■ **Dataset**
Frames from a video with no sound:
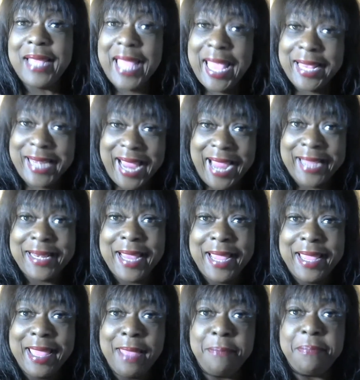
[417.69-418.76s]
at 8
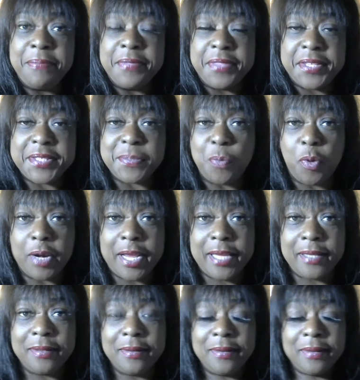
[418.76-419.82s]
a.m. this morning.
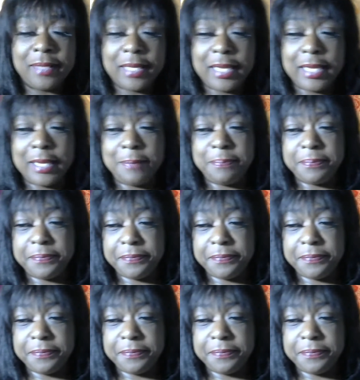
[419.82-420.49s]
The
* * *
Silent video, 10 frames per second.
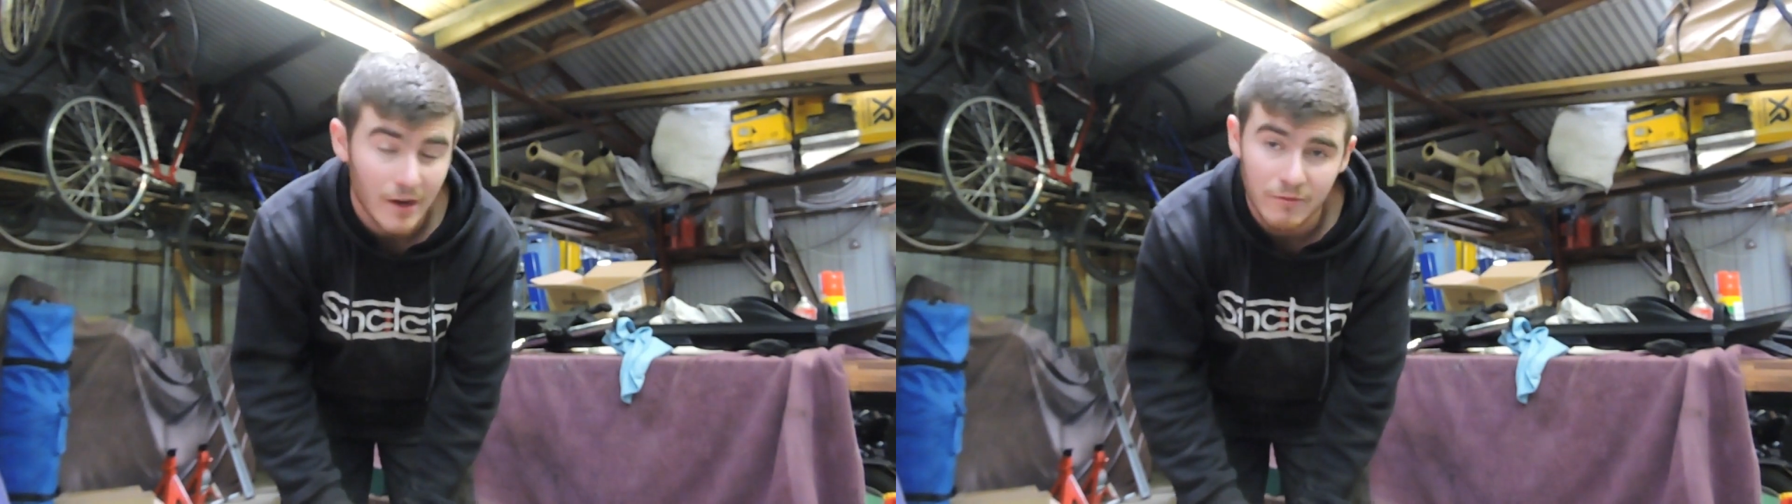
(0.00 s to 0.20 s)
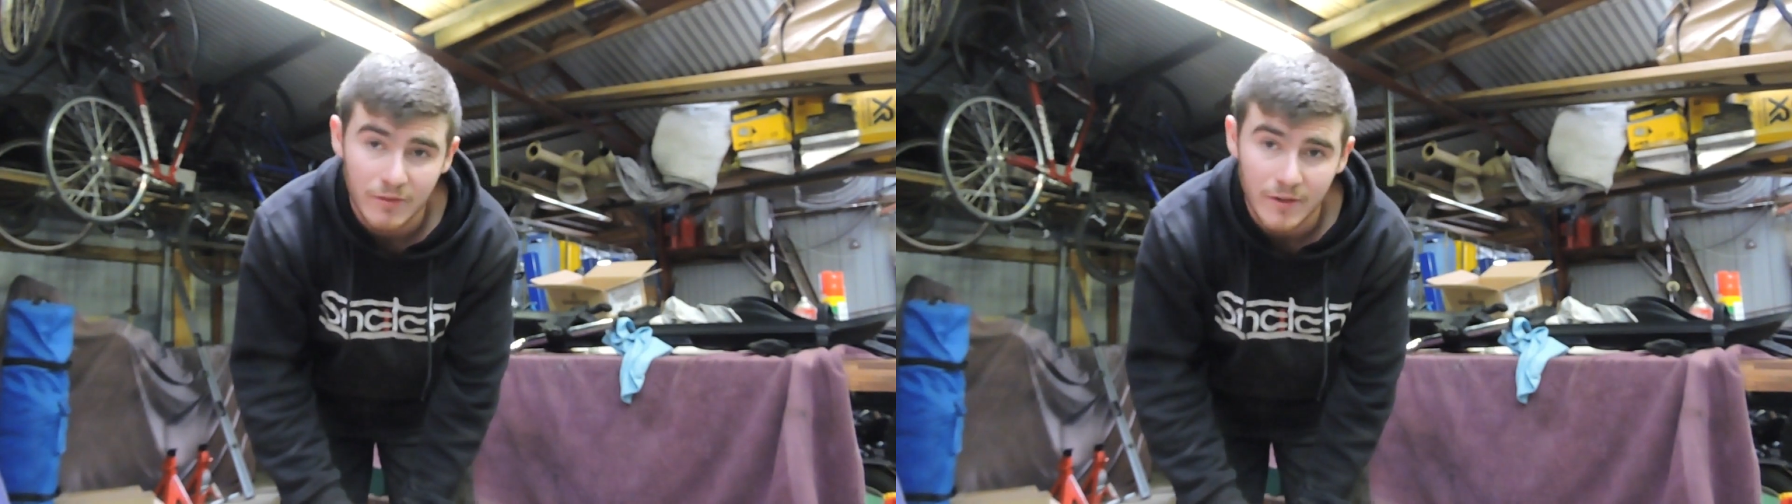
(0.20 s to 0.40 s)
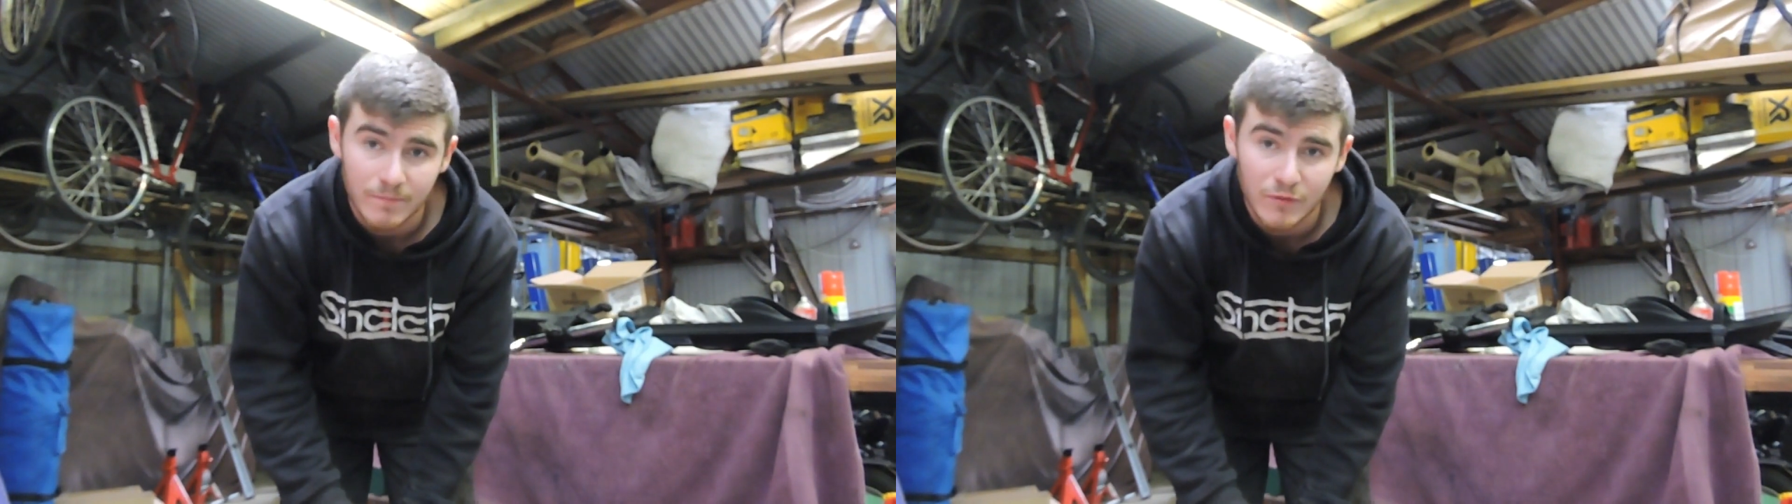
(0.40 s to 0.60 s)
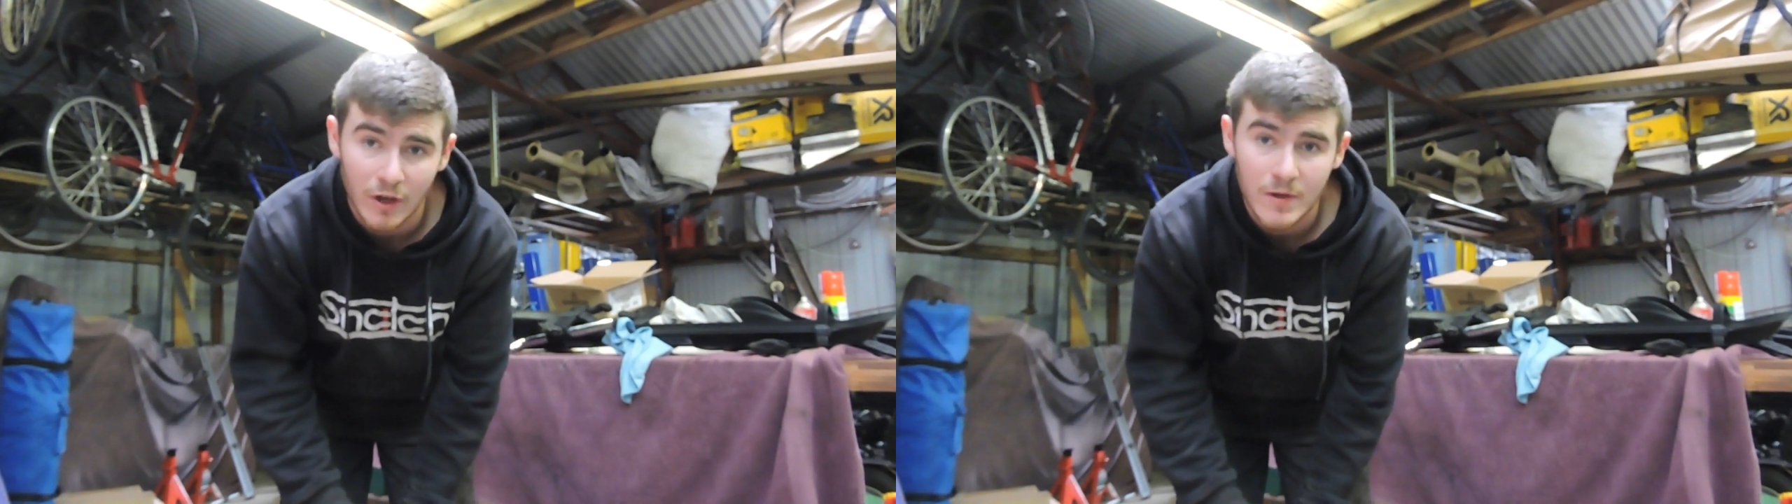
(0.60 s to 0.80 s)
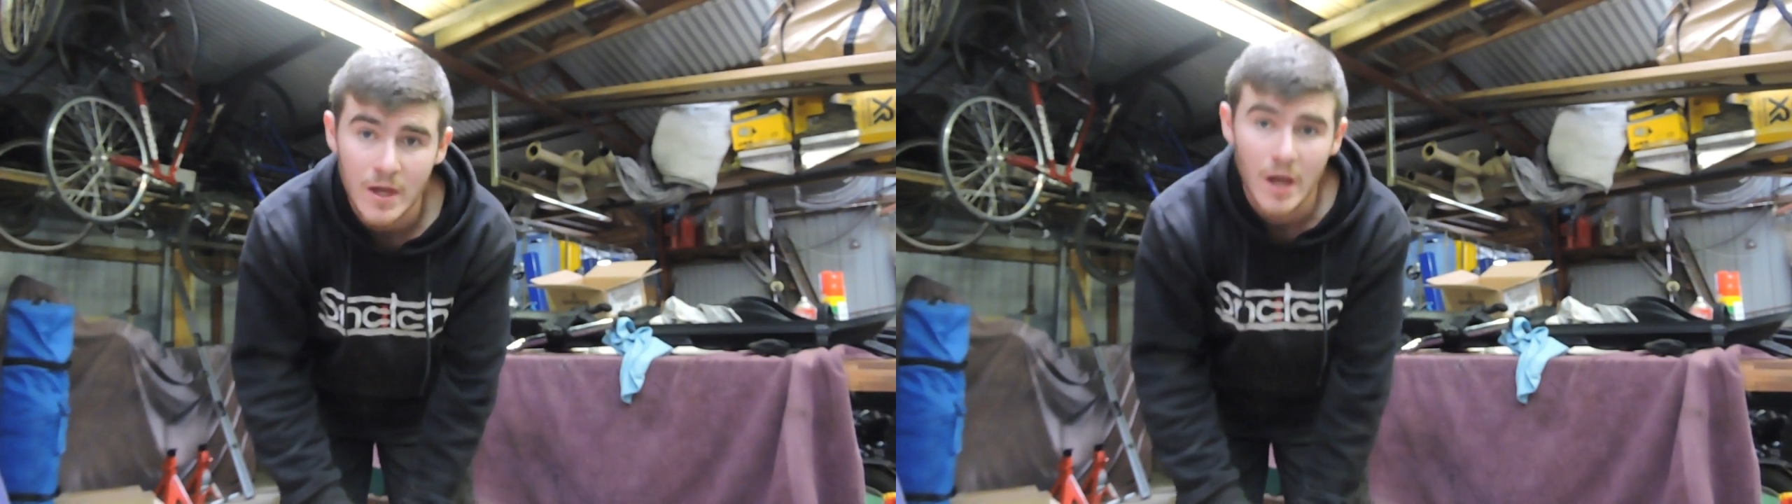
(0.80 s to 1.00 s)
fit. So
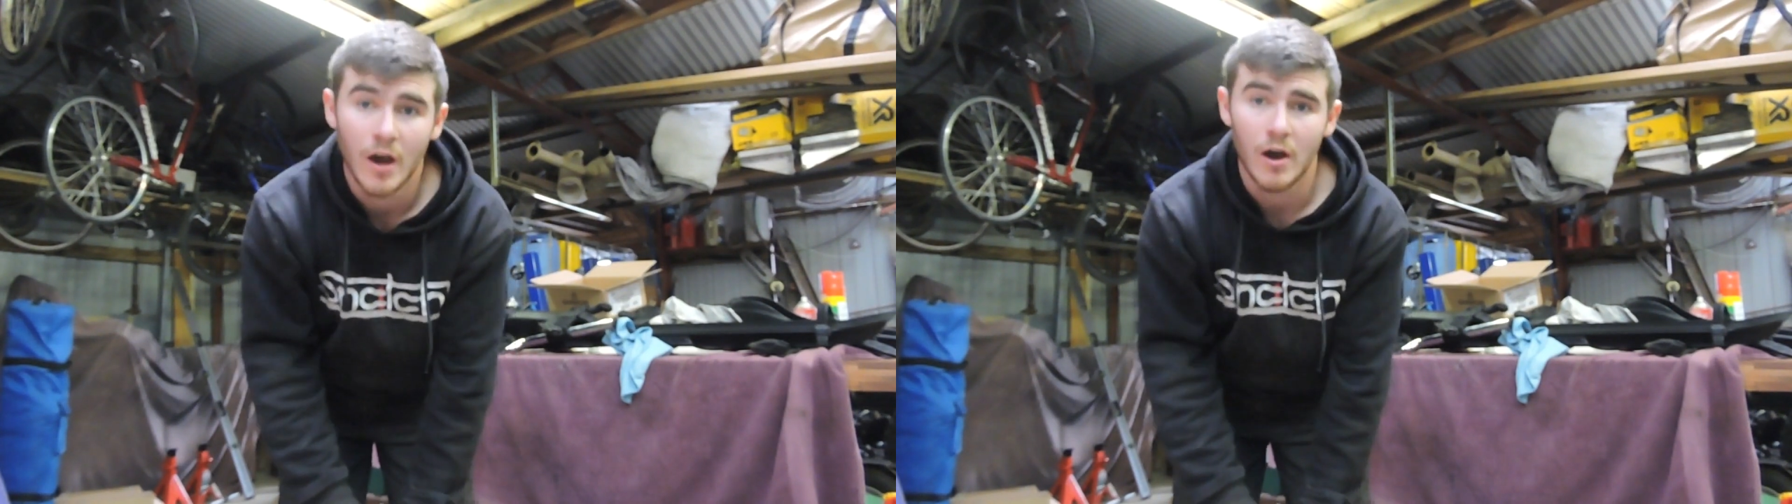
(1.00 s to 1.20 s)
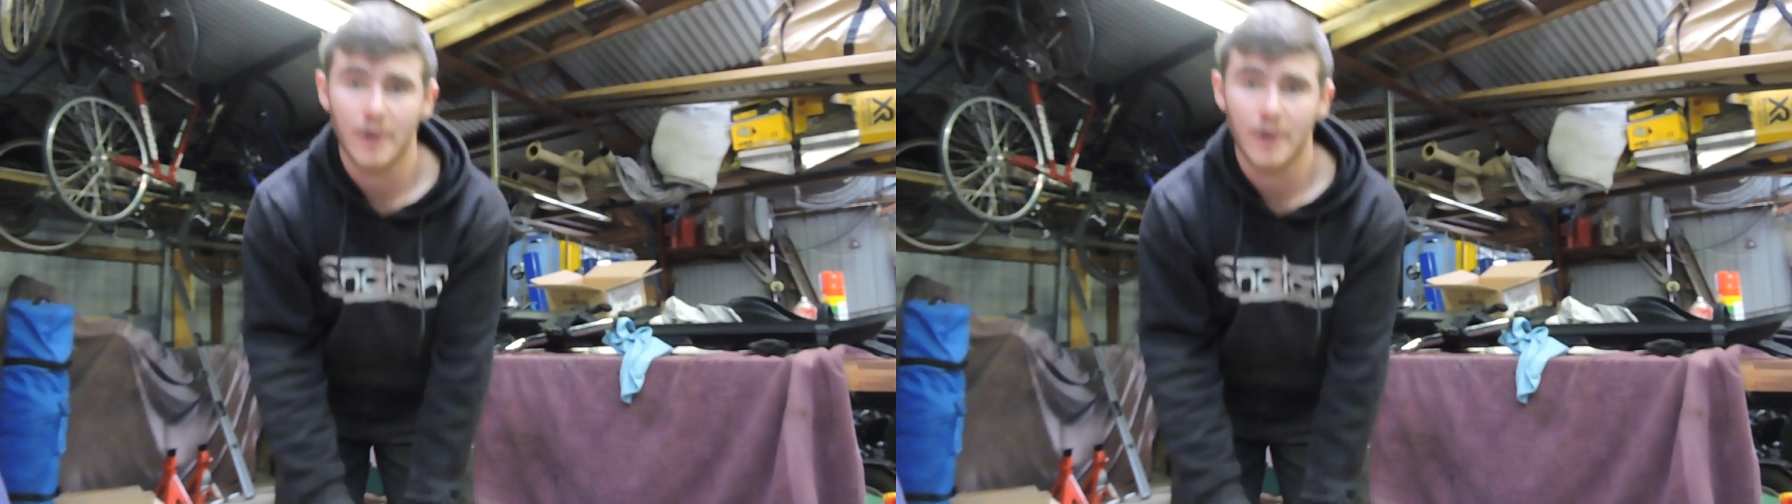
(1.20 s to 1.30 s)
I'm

■ **What the task asks**
Please find out how many lines of the material contain the string "video" and answer with the count alone.

■ **Response box**
2